My mother often told me of how she and my father crossed the border into Canada on their first drive to Alaska and immediately had their rifles sealed by the customs officers. If they left the country with those seals broken, the penalty would be severe. So they camped their way across Canada, along a highway that was one of the least traveled on earth, sleeping in a tent with me, with no defense against marauding animals—and there were none. By the time they crossed the line between the Yukon Territory and Alaska, my mother had lost any vestigial urban fear that she might have brought with her from Manhattan, and she brought up her children to feel disdain for anybody who carried a gun for protection. We shared our country with animals who had been there long before we showed up and they were nothing to be afraid of.
When we lived in the small town with the supermarket, I joined a Brownie troop that met one day a week after school. When I walked to the church where the meetings took place, I was joined by quite a few sled dogs that were allowed to roam free, and they accompanied me to the Brownies every week, They were big and I was still small and I felt sure they had come to protect me and keep me company. When the meeting was over, they never followed me all the way home, which I thought was good manners on their part.
I told the girls in the troop about my companions one day and the mother who was our leader looked quite alarmed. “Aren’t you afraid, dear?” she asked and I assured her that the dogs were my friends.

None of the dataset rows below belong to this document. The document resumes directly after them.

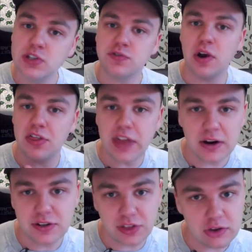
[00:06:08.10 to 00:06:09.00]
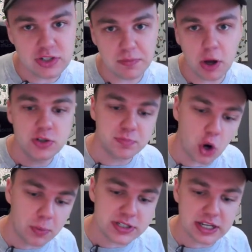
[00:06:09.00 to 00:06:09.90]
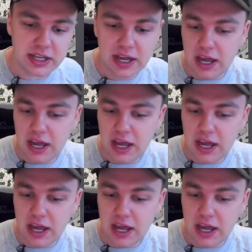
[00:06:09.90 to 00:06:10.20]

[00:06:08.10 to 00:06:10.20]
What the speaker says: for a £30,000 property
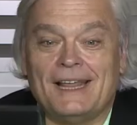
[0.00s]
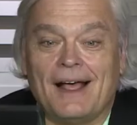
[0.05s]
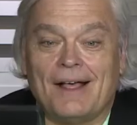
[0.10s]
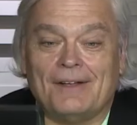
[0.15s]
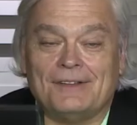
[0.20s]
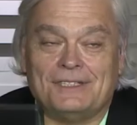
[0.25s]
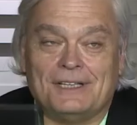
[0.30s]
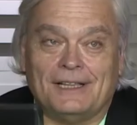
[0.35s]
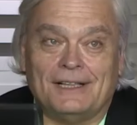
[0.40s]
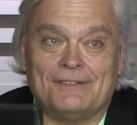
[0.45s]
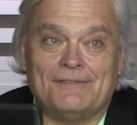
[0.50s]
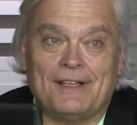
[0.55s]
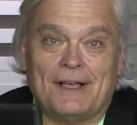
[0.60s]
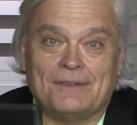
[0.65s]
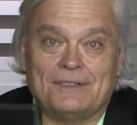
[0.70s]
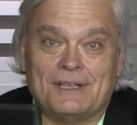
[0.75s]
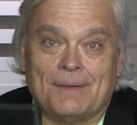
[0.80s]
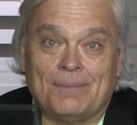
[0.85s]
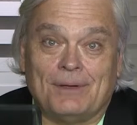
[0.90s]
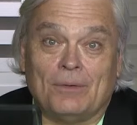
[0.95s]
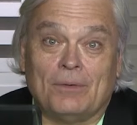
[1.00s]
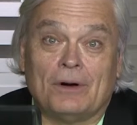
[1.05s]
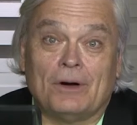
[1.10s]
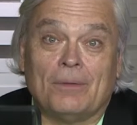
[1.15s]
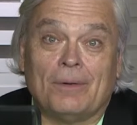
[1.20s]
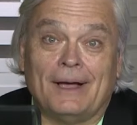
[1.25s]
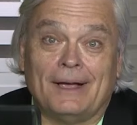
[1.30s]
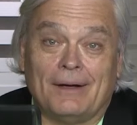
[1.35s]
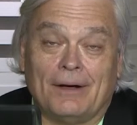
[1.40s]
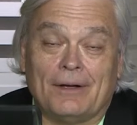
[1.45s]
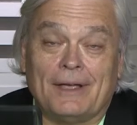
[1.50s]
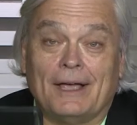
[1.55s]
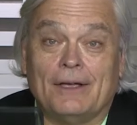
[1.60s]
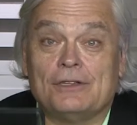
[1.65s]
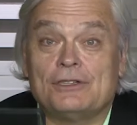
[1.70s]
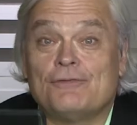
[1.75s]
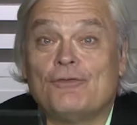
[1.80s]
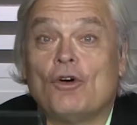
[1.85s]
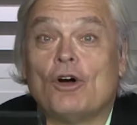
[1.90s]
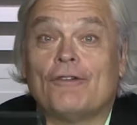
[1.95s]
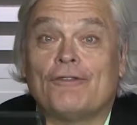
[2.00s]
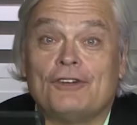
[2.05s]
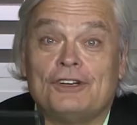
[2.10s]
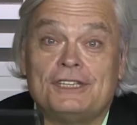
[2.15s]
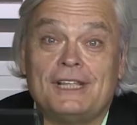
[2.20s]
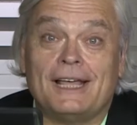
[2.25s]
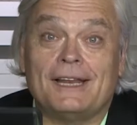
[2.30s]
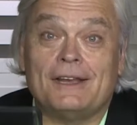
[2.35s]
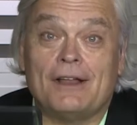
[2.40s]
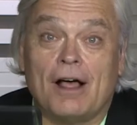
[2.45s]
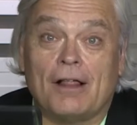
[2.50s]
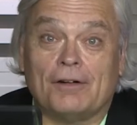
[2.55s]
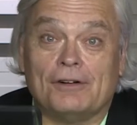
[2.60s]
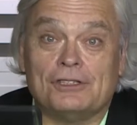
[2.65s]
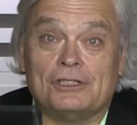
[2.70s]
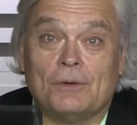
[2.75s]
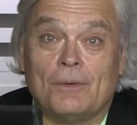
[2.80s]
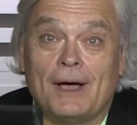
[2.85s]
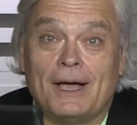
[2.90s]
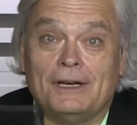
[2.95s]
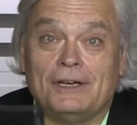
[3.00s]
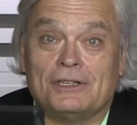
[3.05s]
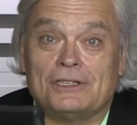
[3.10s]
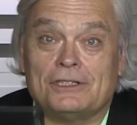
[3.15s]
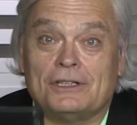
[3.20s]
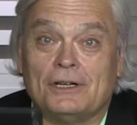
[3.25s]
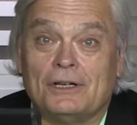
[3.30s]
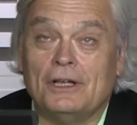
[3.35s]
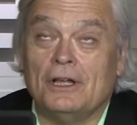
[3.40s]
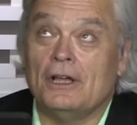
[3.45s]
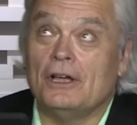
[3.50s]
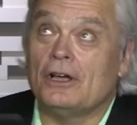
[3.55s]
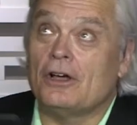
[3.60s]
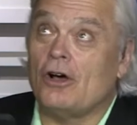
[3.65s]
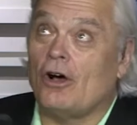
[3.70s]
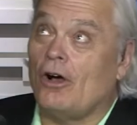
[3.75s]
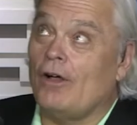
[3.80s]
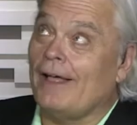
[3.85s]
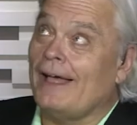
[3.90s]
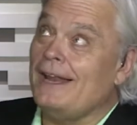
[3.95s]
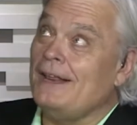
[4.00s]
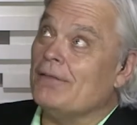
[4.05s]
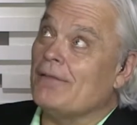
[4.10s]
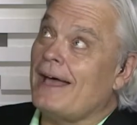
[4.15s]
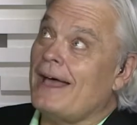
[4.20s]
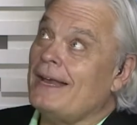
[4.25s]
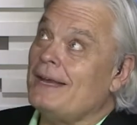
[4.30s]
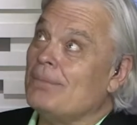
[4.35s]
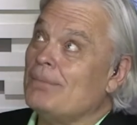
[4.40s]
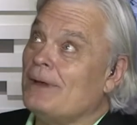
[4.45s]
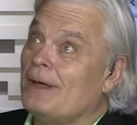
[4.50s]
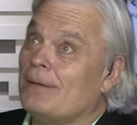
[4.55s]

dollars. You list out something. Where do I? Okay, it's four for ten dollars. Do I just uh, call any random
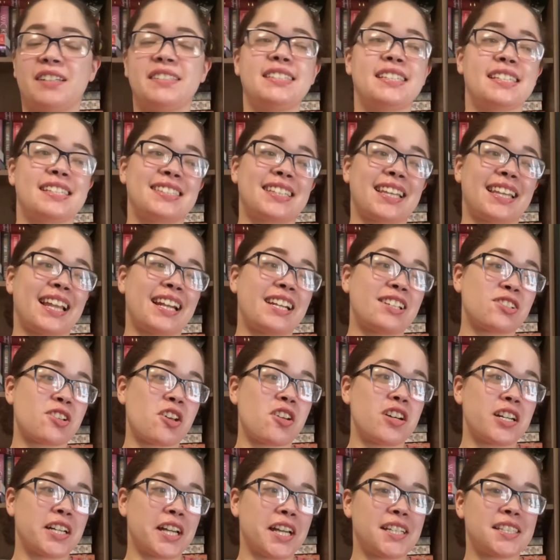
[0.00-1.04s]
To say that it's
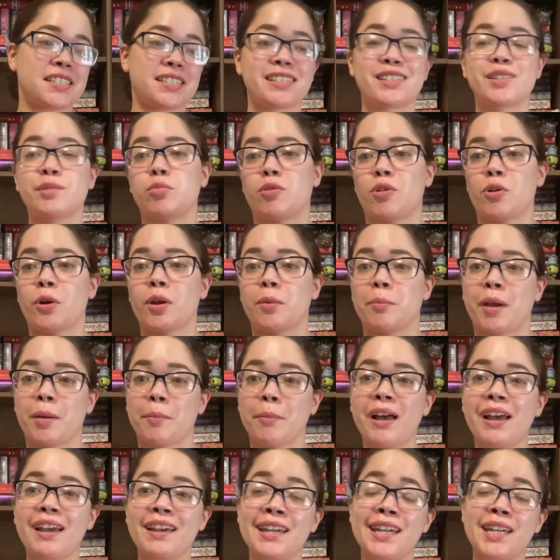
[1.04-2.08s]
August is blowing my
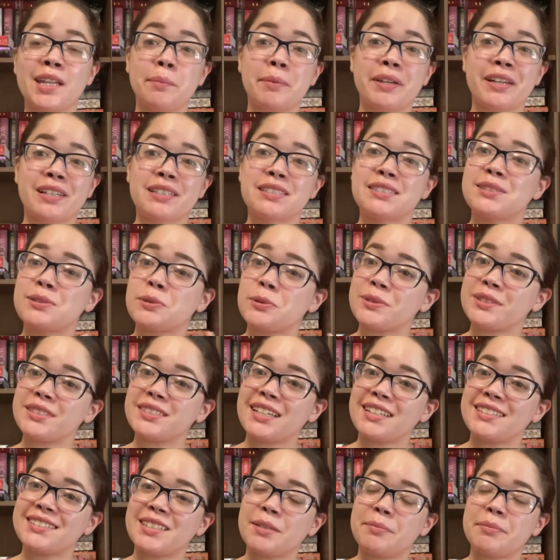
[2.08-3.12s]
mind because school
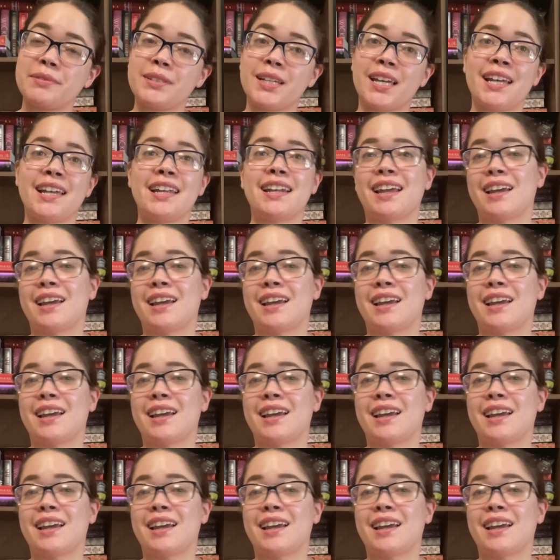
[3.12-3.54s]
starts up again.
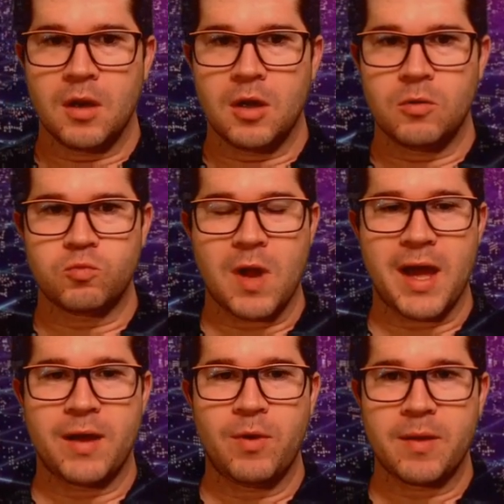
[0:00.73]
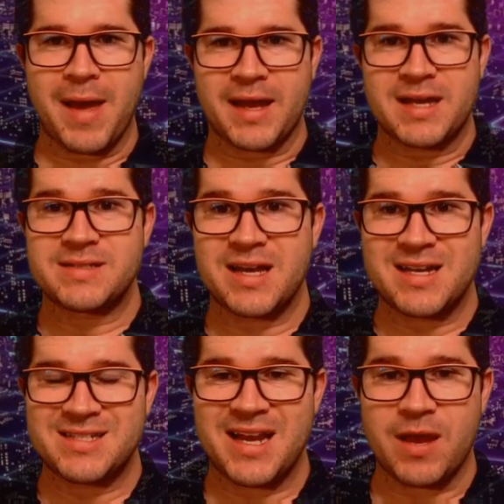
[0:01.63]
All right, welcome back, guys.
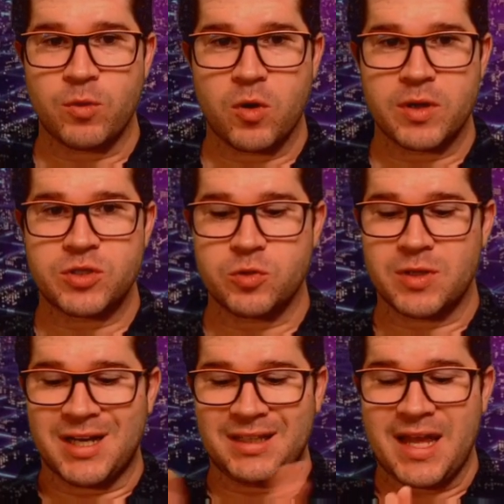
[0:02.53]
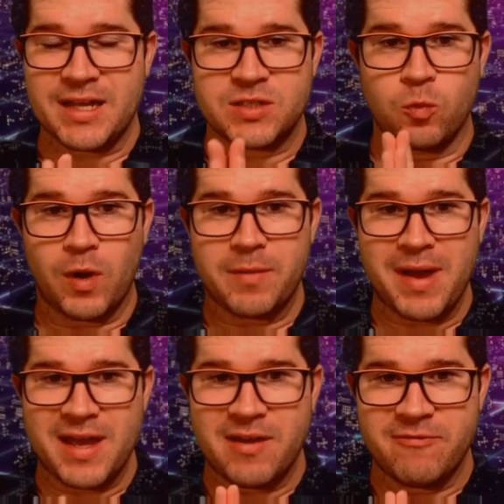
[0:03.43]
Uh, today we're going to collect one of
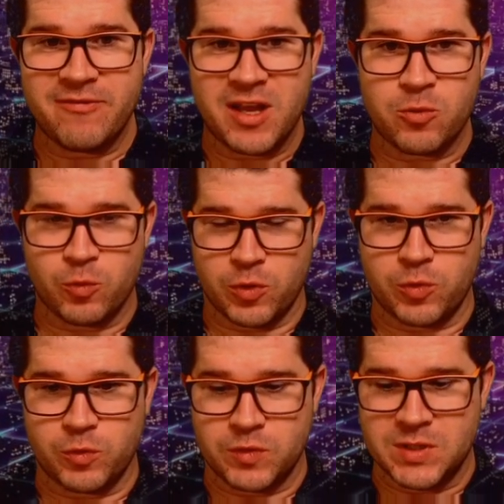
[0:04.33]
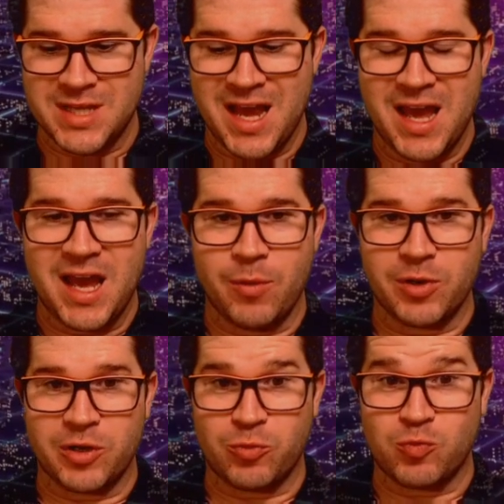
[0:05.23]
my event runes, and we're
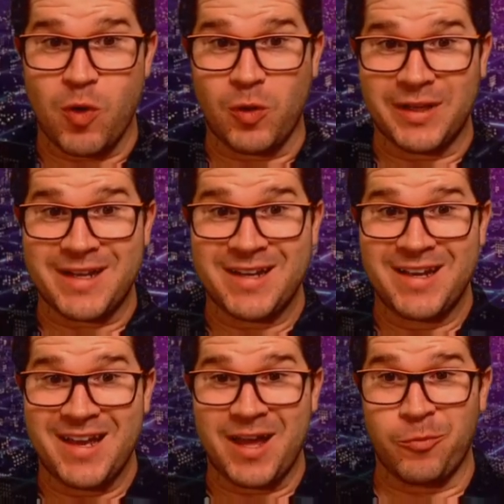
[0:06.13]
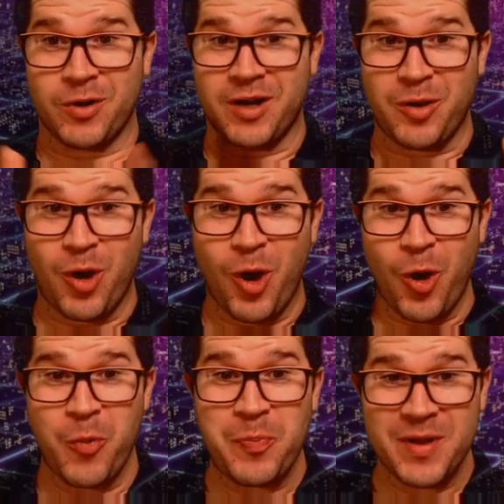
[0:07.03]
gonna roll it, and we're gonna
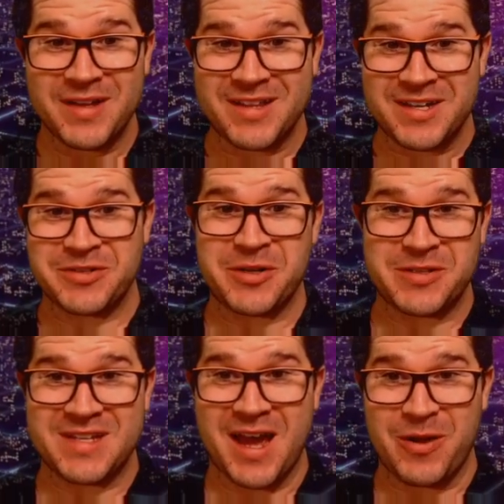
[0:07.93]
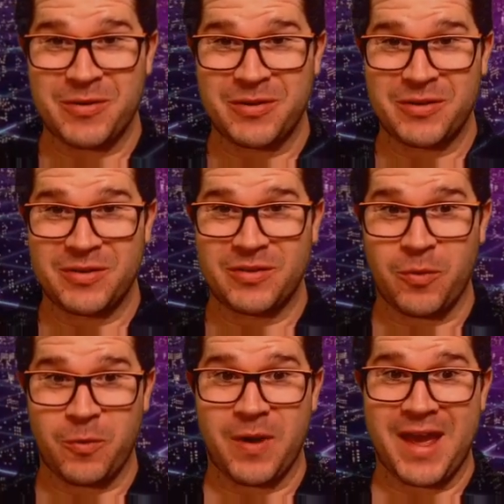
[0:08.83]
hope that it turns out the
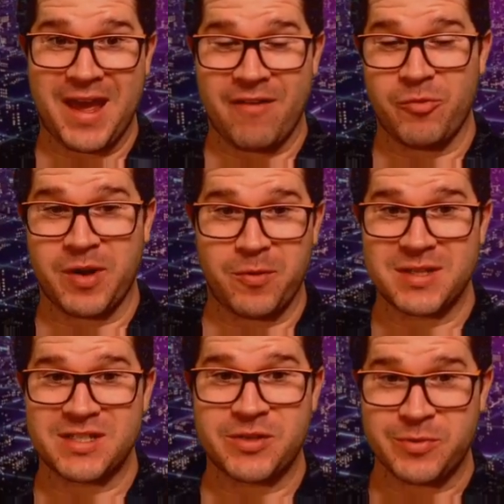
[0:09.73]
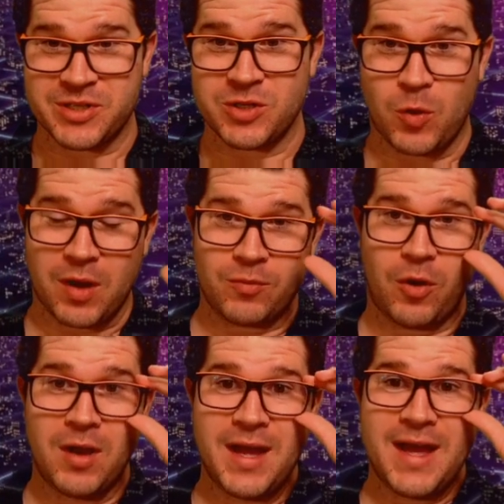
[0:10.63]
way everybody wants it to, which is a quad
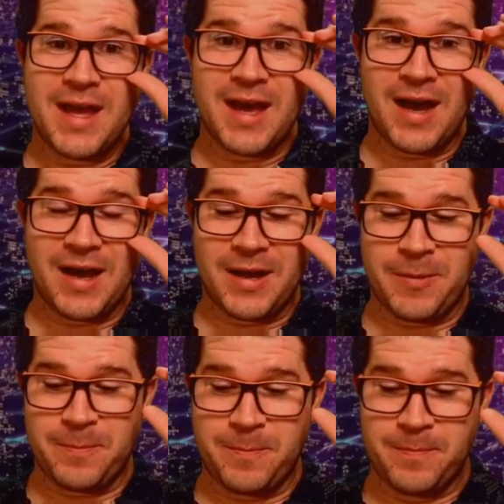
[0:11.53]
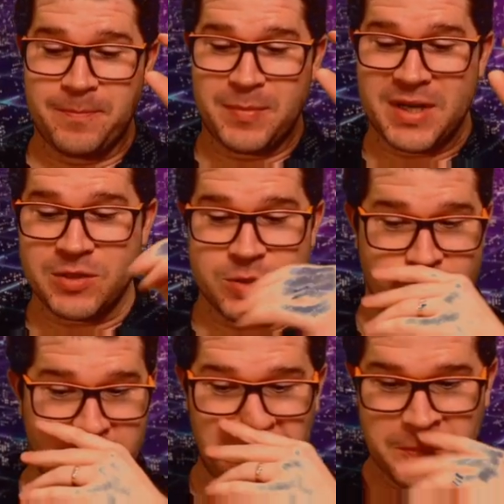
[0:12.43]
roll. Um, but here's the
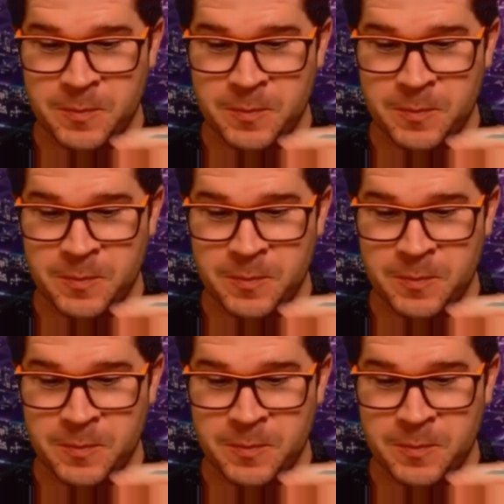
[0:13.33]
rune.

That night her husband walked home with me and had a chat with my mother. Soon thereafter, I stopped going to Brownies, which wasn’t really a blow, but I did miss those dogs. They had proved to me that my father’s cautions against approaching our own sled dogs was just a lot of hooey, as I tearfully informed him one night at the supper table, shortly before I became an ex-Brownie. My mother remained silent but I was certain that at heart she agreed with me. I could imagine the dogs with their wolfish smiles, happily racing beside her at least part of the way as she drove the groceries home on her troika--I mean tractor.